| DATA TO EXAMINE |
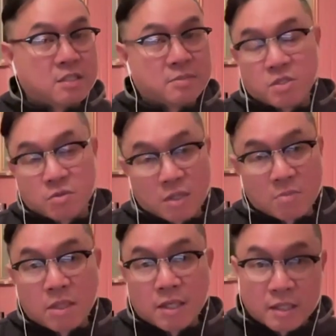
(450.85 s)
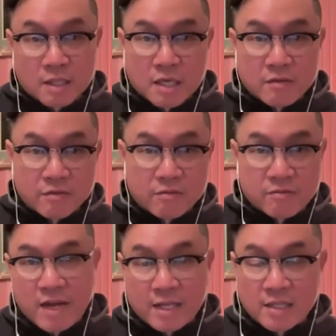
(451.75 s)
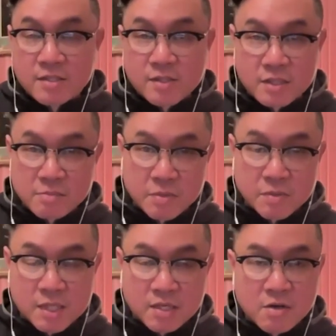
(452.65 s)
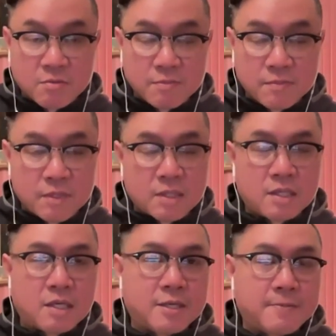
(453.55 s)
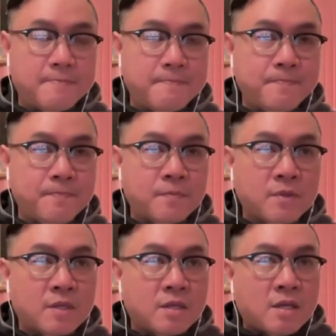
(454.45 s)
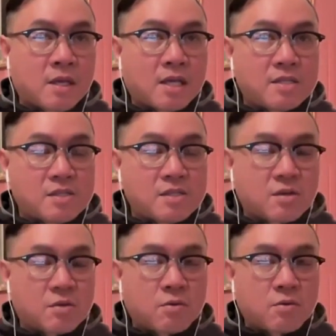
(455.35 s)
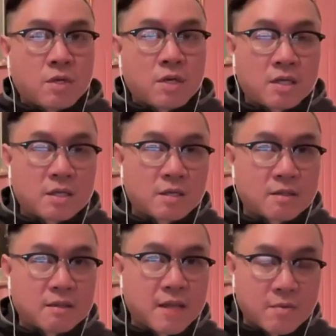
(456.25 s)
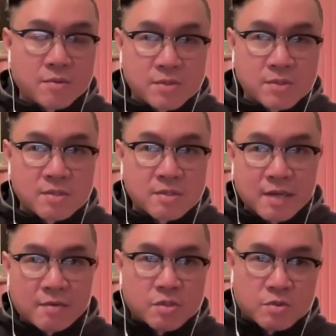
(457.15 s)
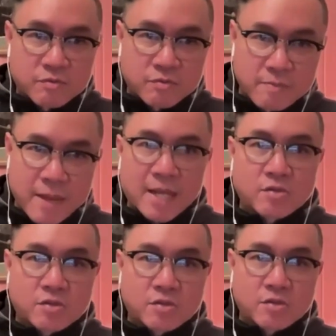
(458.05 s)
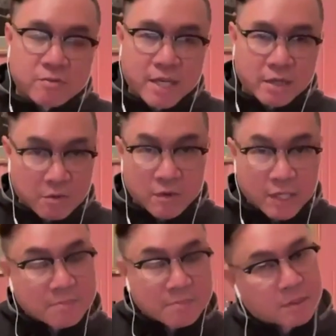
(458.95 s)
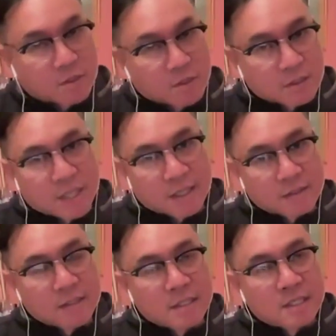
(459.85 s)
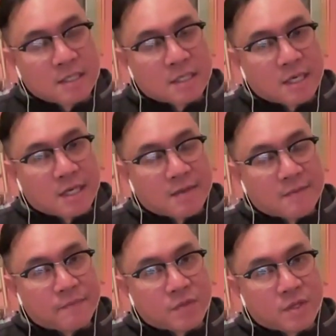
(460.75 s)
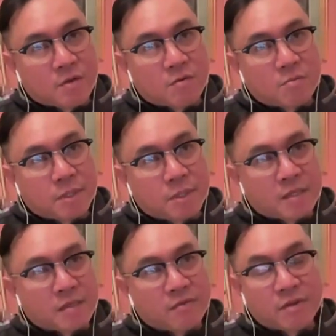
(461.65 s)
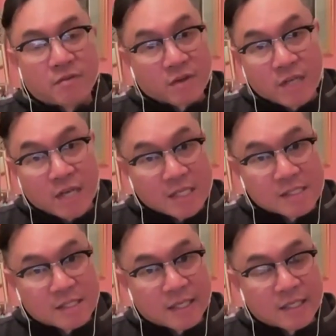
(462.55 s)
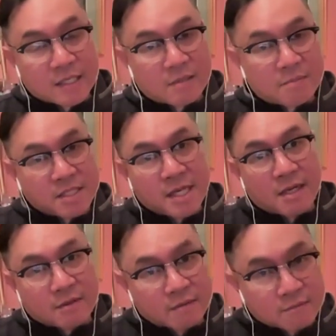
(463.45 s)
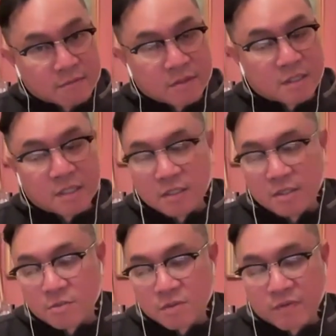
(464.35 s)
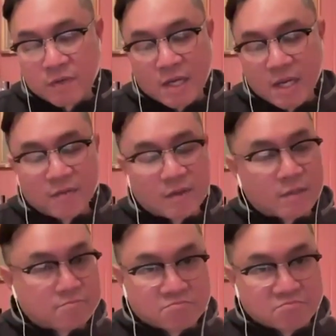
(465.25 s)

to be totally blunt, a lot of violence and abuse at home. Um, and so that was that was sort of the backdrop for mine growing up in Carlisle. Um, you know, being feeling very isolated in my town uh, in terms of not having,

| WHAT THE TASK ASKS |
Set down all the data again exactly as above, pictures excluded.

| ANSWER SECTION |
(450.85 s)
(451.75 s)
(452.65 s)
(453.55 s)
(454.45 s)
(455.35 s)
(456.25 s)
(457.15 s)
(458.05 s)
(458.95 s)
(459.85 s)
(460.75 s)
(461.65 s)
(462.55 s)
(463.45 s)
(464.35 s)
(465.25 s)

to be totally blunt, a lot of violence and abuse at home. Um, and so that was that was sort of the backdrop for mine growing up in Carlisle. Um, you know, being feeling very isolated in my town uh, in terms of not having,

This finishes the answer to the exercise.